I’ve never really taken much in the way of tools with me, just a few basics usually, with the hope that anything more major could be handled by professionals somewhere on the road. Not passing the buck here, but if something is beyond a roadside fix, I’d like to find someone who knows what they are doing with a shop. In previous years there has usually been the ubiquitous ‘chase truck’ anyway, with a cooler full o’ Gatorade, spare oil, plugs, air conditioning etc. Well, there’s none of that this time. Just like those ‘Stampede’ guys, we’ll be out there dealing with stuff as best we can.

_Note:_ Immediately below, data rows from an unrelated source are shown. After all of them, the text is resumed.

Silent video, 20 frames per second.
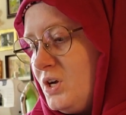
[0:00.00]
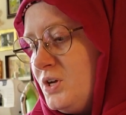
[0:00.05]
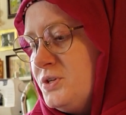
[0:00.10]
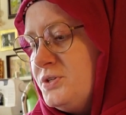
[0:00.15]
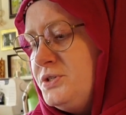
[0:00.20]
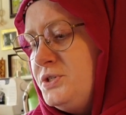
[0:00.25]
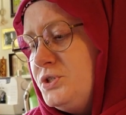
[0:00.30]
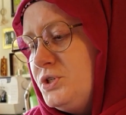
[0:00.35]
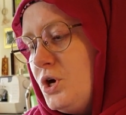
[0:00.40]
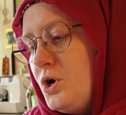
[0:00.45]

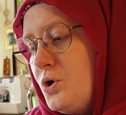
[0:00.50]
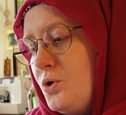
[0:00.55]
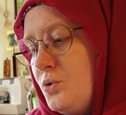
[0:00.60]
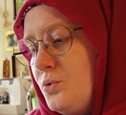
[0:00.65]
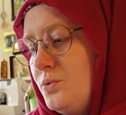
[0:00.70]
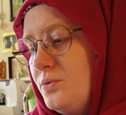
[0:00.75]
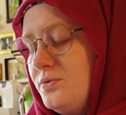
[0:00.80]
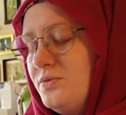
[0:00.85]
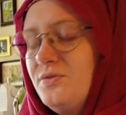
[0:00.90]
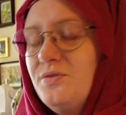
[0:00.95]

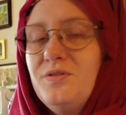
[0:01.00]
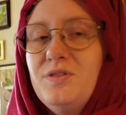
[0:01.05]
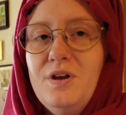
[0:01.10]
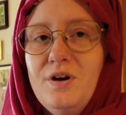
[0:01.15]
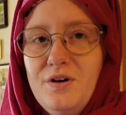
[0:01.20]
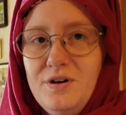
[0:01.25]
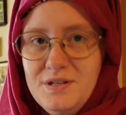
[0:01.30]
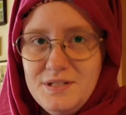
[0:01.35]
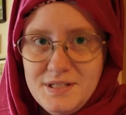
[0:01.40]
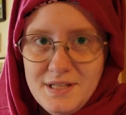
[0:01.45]
So
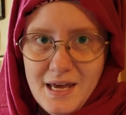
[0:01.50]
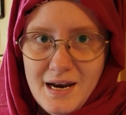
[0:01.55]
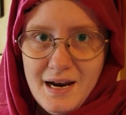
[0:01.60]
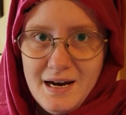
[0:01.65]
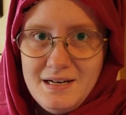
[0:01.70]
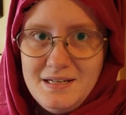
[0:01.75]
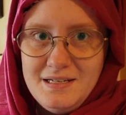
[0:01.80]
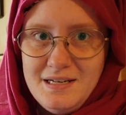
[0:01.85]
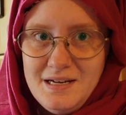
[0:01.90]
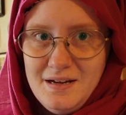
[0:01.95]
there is that
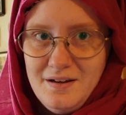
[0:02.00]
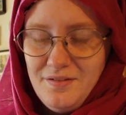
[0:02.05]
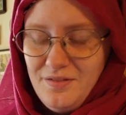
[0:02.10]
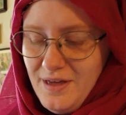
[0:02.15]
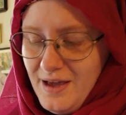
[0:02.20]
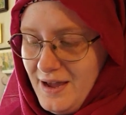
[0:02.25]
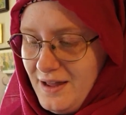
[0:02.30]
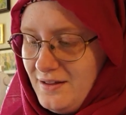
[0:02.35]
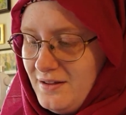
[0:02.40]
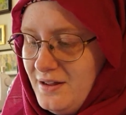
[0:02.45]
idea
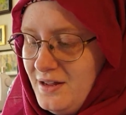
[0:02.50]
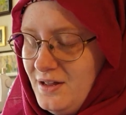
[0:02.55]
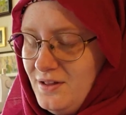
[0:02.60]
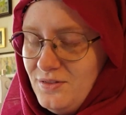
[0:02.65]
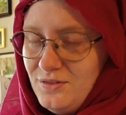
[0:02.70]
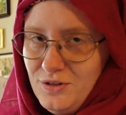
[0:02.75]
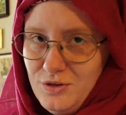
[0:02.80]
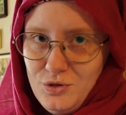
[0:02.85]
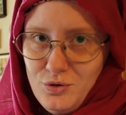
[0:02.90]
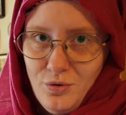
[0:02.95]
that
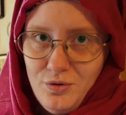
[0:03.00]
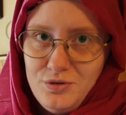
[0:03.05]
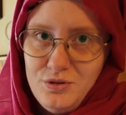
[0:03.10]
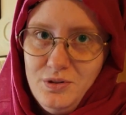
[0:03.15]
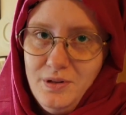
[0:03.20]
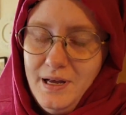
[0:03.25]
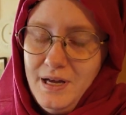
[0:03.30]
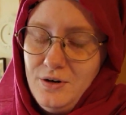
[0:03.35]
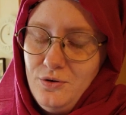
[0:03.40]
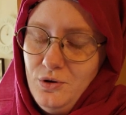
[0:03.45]
the
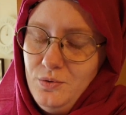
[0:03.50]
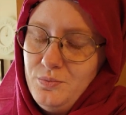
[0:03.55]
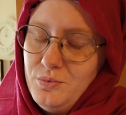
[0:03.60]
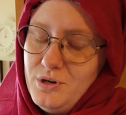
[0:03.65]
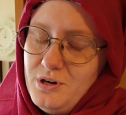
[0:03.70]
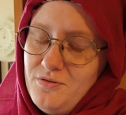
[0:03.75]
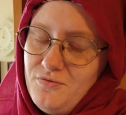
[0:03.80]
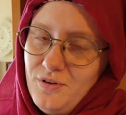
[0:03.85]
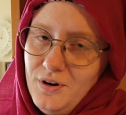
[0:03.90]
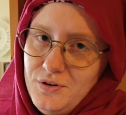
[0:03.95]
dorsolateral
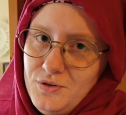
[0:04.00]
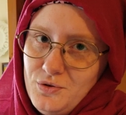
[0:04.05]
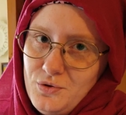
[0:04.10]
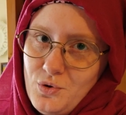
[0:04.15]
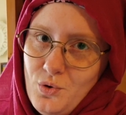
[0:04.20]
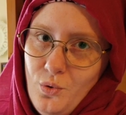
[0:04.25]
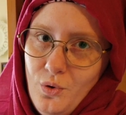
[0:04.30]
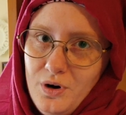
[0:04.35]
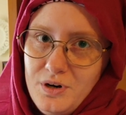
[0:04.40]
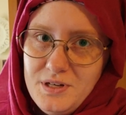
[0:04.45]
prefrontal
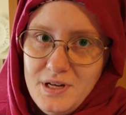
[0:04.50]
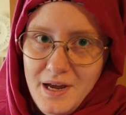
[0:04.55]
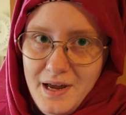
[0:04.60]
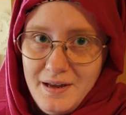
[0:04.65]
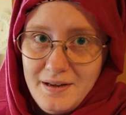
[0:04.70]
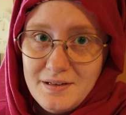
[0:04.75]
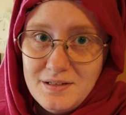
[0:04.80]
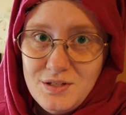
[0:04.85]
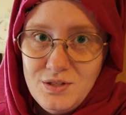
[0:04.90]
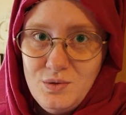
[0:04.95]

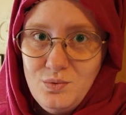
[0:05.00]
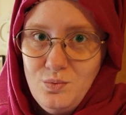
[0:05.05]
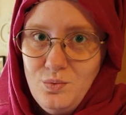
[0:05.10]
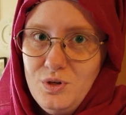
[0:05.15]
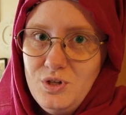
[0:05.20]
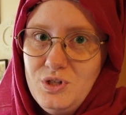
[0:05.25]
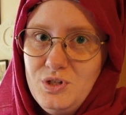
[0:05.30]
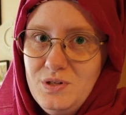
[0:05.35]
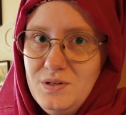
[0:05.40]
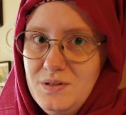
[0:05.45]
cortex,
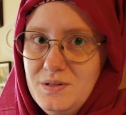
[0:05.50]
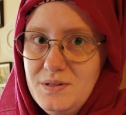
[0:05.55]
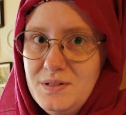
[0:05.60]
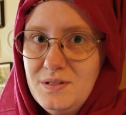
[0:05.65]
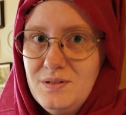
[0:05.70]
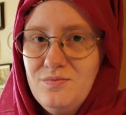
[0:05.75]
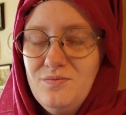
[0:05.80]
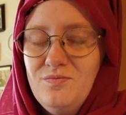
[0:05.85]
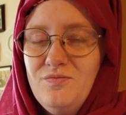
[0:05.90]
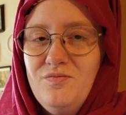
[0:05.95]
which
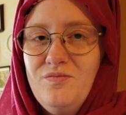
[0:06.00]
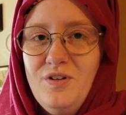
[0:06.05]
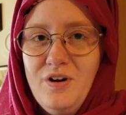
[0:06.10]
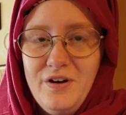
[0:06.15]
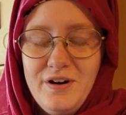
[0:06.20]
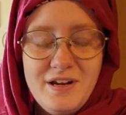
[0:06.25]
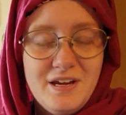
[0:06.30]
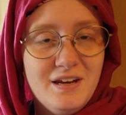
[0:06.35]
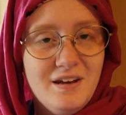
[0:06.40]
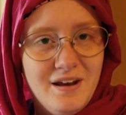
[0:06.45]
is
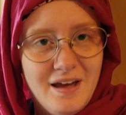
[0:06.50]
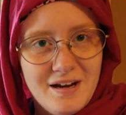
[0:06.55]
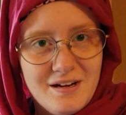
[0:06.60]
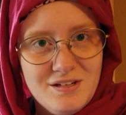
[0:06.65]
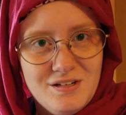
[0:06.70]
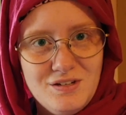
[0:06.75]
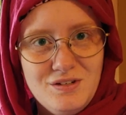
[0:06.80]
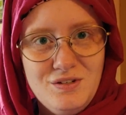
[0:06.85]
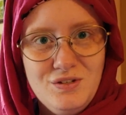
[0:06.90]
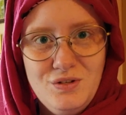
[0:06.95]
very
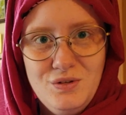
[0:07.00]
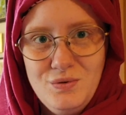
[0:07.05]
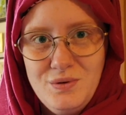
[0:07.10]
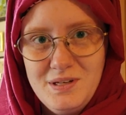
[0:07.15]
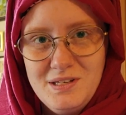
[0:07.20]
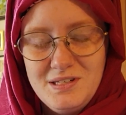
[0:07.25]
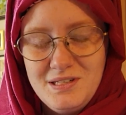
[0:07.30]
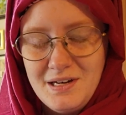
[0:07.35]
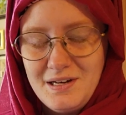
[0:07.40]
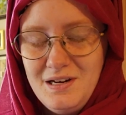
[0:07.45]
connected to
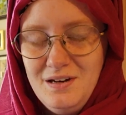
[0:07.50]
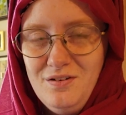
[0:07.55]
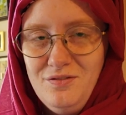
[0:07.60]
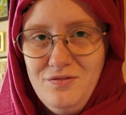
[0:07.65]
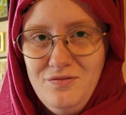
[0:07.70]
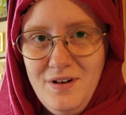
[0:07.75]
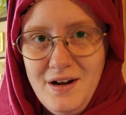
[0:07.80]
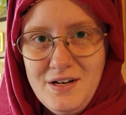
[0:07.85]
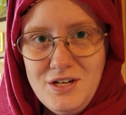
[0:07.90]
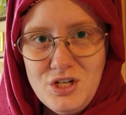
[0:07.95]
executive
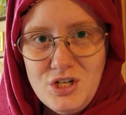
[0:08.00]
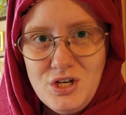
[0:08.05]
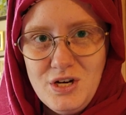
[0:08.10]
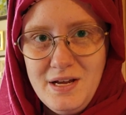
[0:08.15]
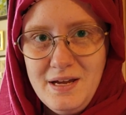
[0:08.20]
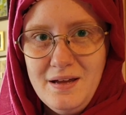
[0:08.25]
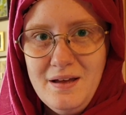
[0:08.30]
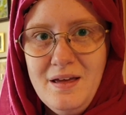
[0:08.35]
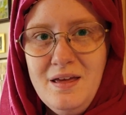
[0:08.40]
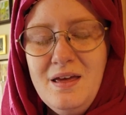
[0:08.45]

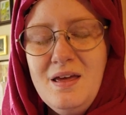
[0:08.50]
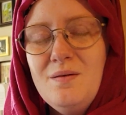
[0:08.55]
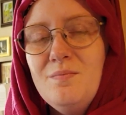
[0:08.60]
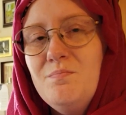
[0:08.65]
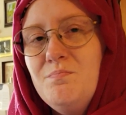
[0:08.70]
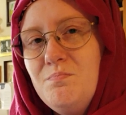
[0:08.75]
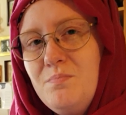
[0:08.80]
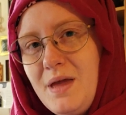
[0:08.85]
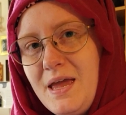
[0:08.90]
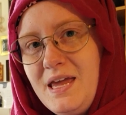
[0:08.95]
functioning,
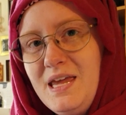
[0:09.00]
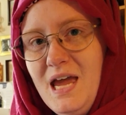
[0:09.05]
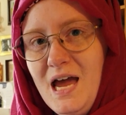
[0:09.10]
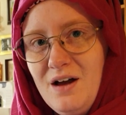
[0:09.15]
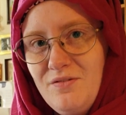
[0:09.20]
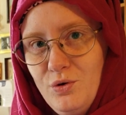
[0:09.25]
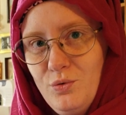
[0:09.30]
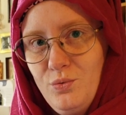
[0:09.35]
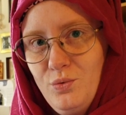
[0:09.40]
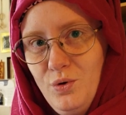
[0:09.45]
may
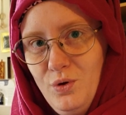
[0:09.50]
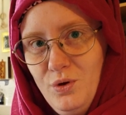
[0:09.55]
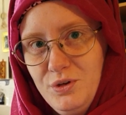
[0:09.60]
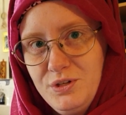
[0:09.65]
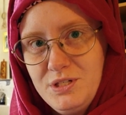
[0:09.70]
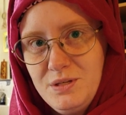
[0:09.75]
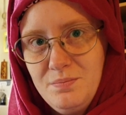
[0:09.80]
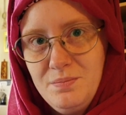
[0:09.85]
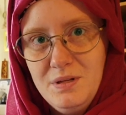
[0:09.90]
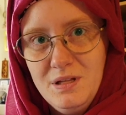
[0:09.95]
have a role
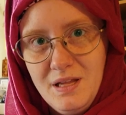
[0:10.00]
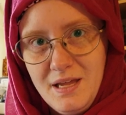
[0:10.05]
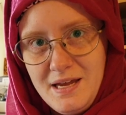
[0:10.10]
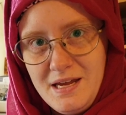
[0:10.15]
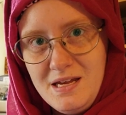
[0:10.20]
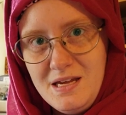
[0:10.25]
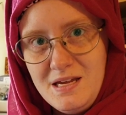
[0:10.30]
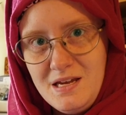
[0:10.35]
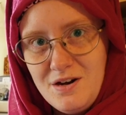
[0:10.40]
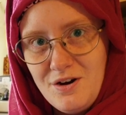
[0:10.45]
to play
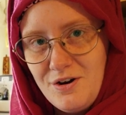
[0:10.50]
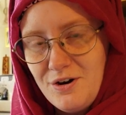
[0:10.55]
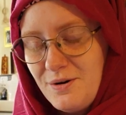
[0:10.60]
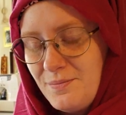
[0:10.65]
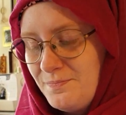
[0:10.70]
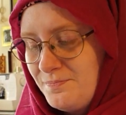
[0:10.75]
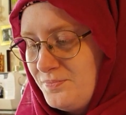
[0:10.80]
here.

Of course we won’t be running balls-out every day either.
And then there’s the pain to consider. These trips always hurt, I have a tendency to grip the bars too tight when I’m not thinking about it and usually end up with some nice blisters on my palms after a couple of days. The leg/foot pain is always a consideration, after a while it doesn’t matter where you put your feet. As then there’s the backside pain, this may vary from bike to bike, last year I was in serious pain as we arrived at Rockingham. I know I’m sounding like a whiny baby here, and I don’t mean to, these things don’t stop me from doing the rides, it’s just something that I really should prepare for. This year, I had my Fabricator Kevin Muskrat seat pan recovered by J-Rod over at Hard Luck Designs. He did a cool job and incorporated the HORSE logo nicely. This feels a little stiffer than it did with the gel pad under the naugahide that I’ve been running since it has been a hardtail and I’m hoping I’ll be able to go longer with it like this. So far, the rides around here with the seat have given me optimism. If I could find a spare container of Vicodin that might help also... but maybe Ibuprofin will have to do.

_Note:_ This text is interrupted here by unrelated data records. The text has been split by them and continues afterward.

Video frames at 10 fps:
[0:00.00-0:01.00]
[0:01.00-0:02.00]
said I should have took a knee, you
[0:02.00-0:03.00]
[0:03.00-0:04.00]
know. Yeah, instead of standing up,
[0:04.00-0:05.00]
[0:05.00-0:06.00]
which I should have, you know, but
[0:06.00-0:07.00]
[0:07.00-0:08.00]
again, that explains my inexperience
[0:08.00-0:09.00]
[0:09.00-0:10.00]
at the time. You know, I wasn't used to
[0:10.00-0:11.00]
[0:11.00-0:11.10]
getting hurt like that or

Because we’ve always had the truck, I’ve never had to actually haul anything on the bike, it’s been nice blasting through states unencumbered by the crap people normally have to strap to their bikes for these trips. Yeah, back in ‘the day’ for the first few Smoke Outs... actually the first seven or eight... I had to strap the old saddlebags to the bike and bungee some crap onto the back fender etc. Since the bike has been a rigid (spring 2008) the saddlebag thing won’t work because of the shotgun pipe on the right. I picked up on of those ‘left side’ bags they make to go on Softails or rigids, but they really don’t hold much. How much space do you need? No idea... more than that though. Steve Broyles keeps one on his Panhead bobber ‘Pike nut’ and it has a one gallon gas can in it... and that fills it.

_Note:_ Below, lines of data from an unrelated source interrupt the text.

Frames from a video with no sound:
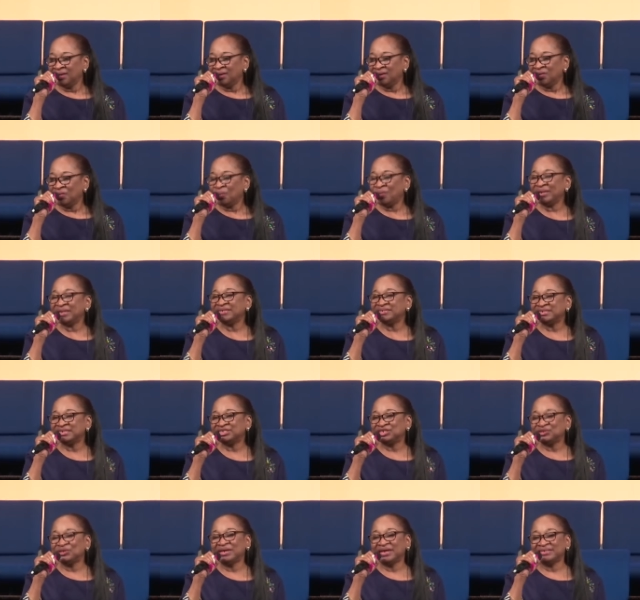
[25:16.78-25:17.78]
What is it
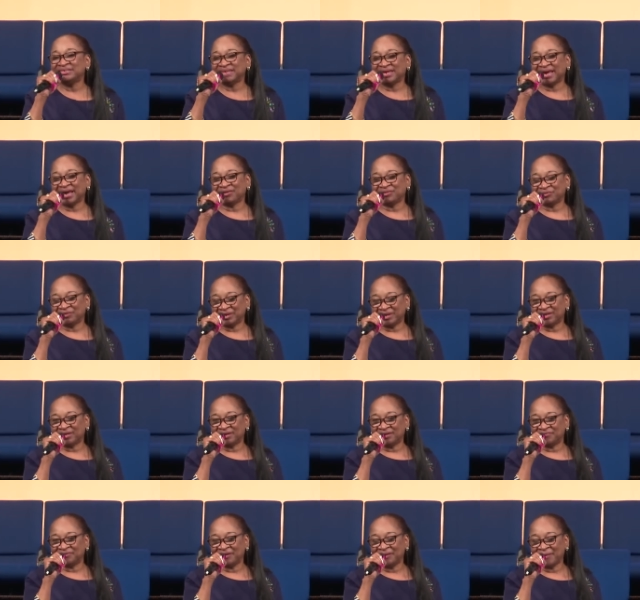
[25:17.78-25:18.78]
you need to get rid
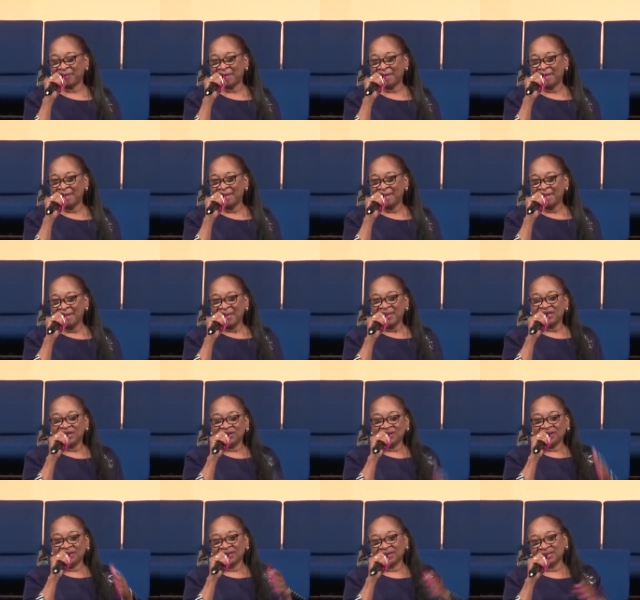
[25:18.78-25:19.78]
of? You
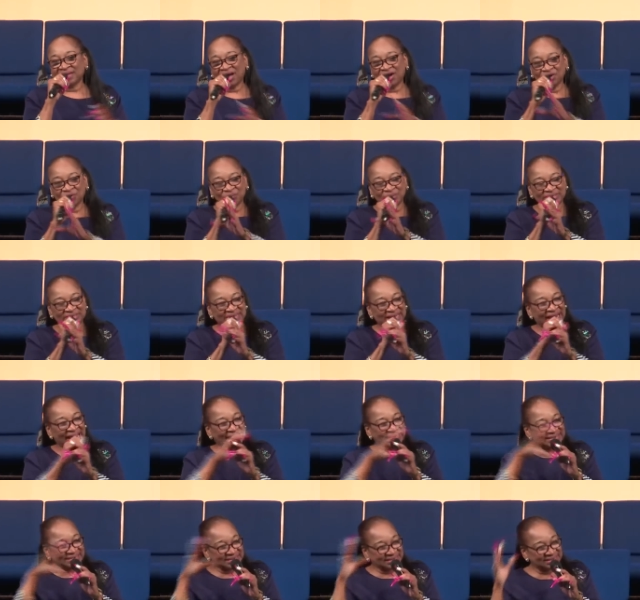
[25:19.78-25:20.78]
know, the code was a
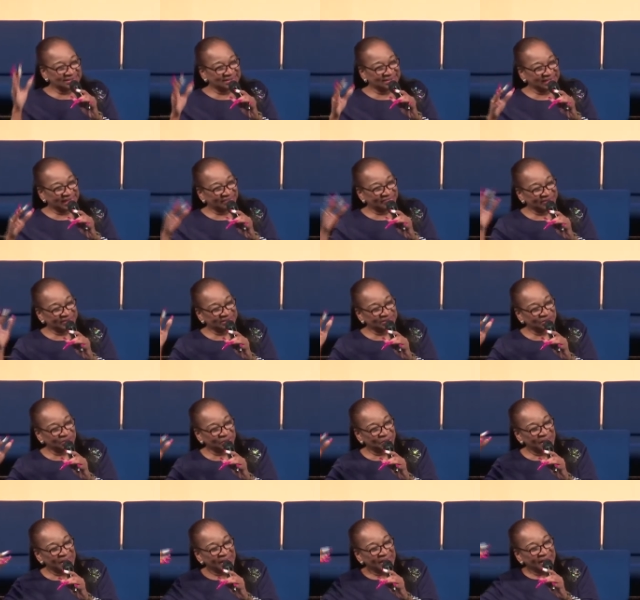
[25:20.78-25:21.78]
license given
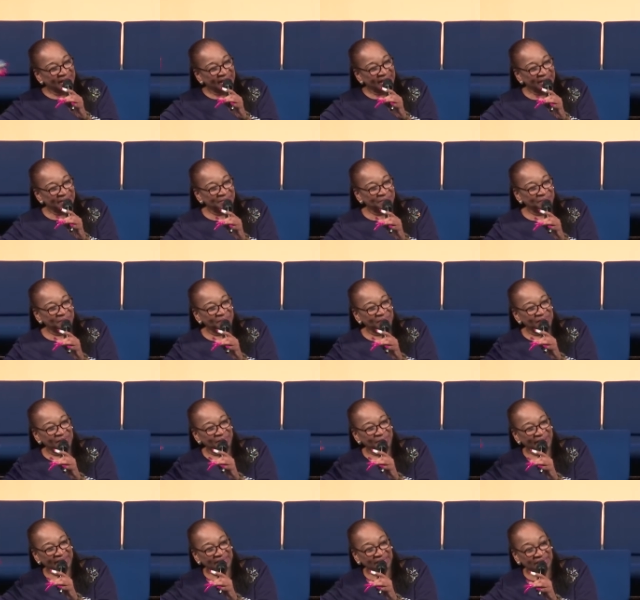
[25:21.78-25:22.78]
to him
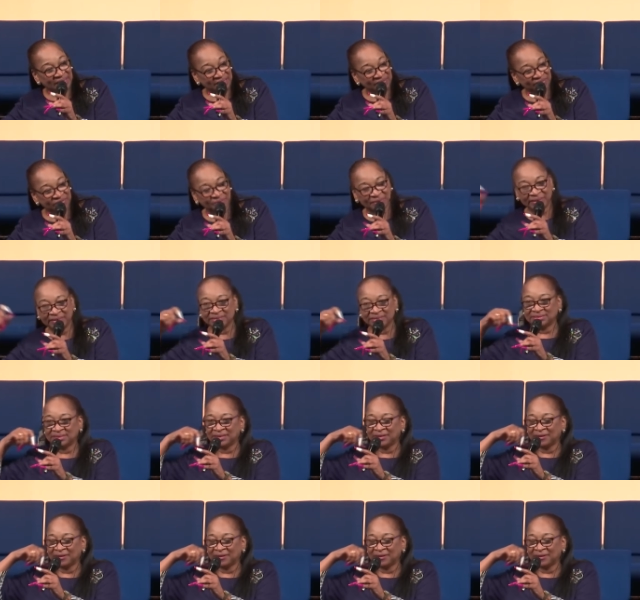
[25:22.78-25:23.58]
by the government.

So when I saw the way cool bolt-on rack that Fabricator Kevin designed and built for Hammer’s Knuckle project, I figured that was a good way to go. I hated to ask Kevin to take the time to make me one since he is a busy guy, but he was gracious enough to knock me one up and custom fit it. It’s unpainted at the moment, I’ll probably blast off the rust when I get back and have it powdercoated. I think it’s kick ass, everyone should have one of these babies! I picked up a leather bag from eBay to bungee to it, and so I figure I’m all set. I changed the oil and filter in the Shovel and changed the trans oil also.
I still need to pick up some memory cards for the video camera, since I’m not taking a computer and won’t be able to download the cards. Oh, maybe a pair of boots would be good, and remember to pack the gun case for when we go through Illinois, other than that, what’s the worst that could happen?